When a developer observes that Compute SOL % is the dominant metric, the workload is identified as compute-bound, meaning the arithmetic units are the primary bottleneck. Conversely, if Memory SOL % is higher, the system is memory-bound, signaling that the bottleneck is the speed at which data moves through the memory bandwidth. This distinction is critical for high-end hardware like the H100, which boasts a theoretical maximum of 2,000 TFLOPS and a memory bandwidth of 3.4 TB/s.
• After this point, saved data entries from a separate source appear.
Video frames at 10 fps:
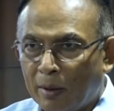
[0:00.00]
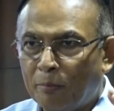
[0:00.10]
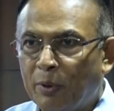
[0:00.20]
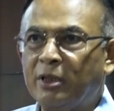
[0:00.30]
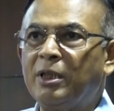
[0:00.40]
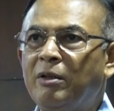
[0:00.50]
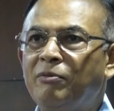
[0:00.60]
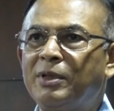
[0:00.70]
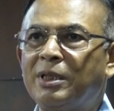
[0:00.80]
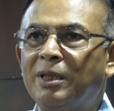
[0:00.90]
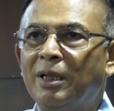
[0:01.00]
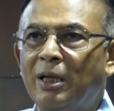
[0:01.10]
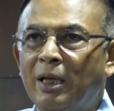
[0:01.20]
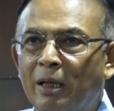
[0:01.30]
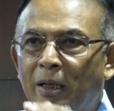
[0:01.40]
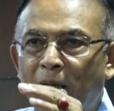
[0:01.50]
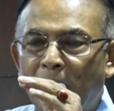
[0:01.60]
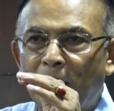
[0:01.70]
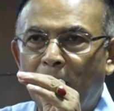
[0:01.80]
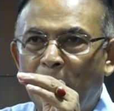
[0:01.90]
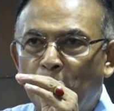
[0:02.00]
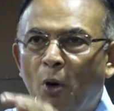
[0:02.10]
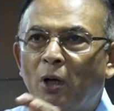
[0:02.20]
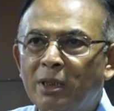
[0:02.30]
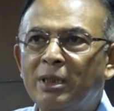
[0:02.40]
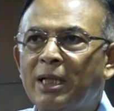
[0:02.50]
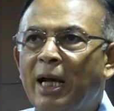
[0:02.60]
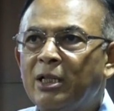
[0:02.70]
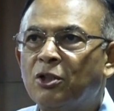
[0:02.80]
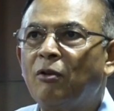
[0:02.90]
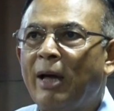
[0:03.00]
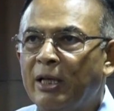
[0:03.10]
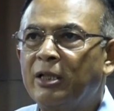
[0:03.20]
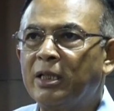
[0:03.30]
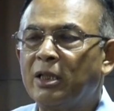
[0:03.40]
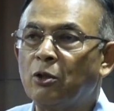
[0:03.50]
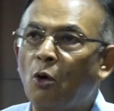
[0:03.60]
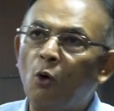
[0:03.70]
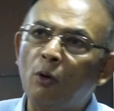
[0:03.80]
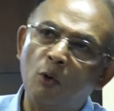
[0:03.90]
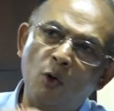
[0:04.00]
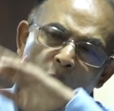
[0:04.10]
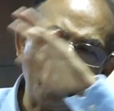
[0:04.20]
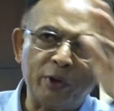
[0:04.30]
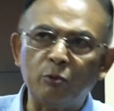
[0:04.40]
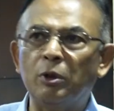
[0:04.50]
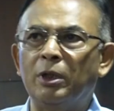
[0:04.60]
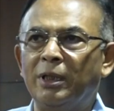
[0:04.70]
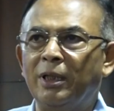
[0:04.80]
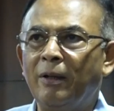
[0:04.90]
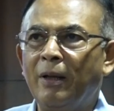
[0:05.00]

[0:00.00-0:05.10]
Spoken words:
preserves important sites of heritages all over the world,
In practice, these numbers are physical limits that AI workloads rarely hit due to architectural inefficiencies.
To bridge the gap between theoretical limits and reality, Utilyze introduces the concept of Attainable SOL %. This metric accounts for unavoidable losses, such as kernel launching overhead and thread synchronization delays. By establishing a realistic ceiling based on the specific combination of model architecture and hardware, Utilyze allows developers to see the gap between current SOL % and Attainable SOL %. This gap represents the actual performance budget that can be recovered through software optimization.
Overcoming the Nsight Compute Overhead
Historically, identifying these bottlenecks required a grueling process using Nsight Compute. Because Nsight Compute uses a replay method, it must execute each kernel multiple times to gather precise data, which often slows down execution by 10 to 100 times. This makes it virtually impossible to use in a production environment where real-time traffic is flowing. While Nsight Systems offers a lower-overhead alternative by recording execution timelines, it fails to provide the specific throughput numbers necessary for deep performance tuning.
Utilyze solves this by abandoning the replay method in favor of a rolling sampling approach. Instead of re-running kernels, the tool cycles through performance counters within specific time windows, collecting and aggregating samples. This method reduces overhead to a negligible level, enabling continuous measurement in live production environments. It effectively shifts the workflow for performance engineers from offline debugging with `ncu` or AMD's Omniperf to real-time monitoring via a dashboard.
This shift fundamentally changes how teams decide between scaling infrastructure and optimizing code. Consider an inference environment running a model with 120B parameters. If the Compute SOL % is 30 percent and the Attainable SOL % is 35 percent, the developer knows that the code is nearly as optimized as it can be for that hardware, and the only way to increase performance is to purchase more GPUs. However, if the Attainable SOL % is 65 percent, it becomes immediately clear that buying more hardware is a waste of budget and that the solution lies in code optimization.
This transition from guesswork to precise measurement transforms GPU monitoring from a status check into a strategic decision-making tool.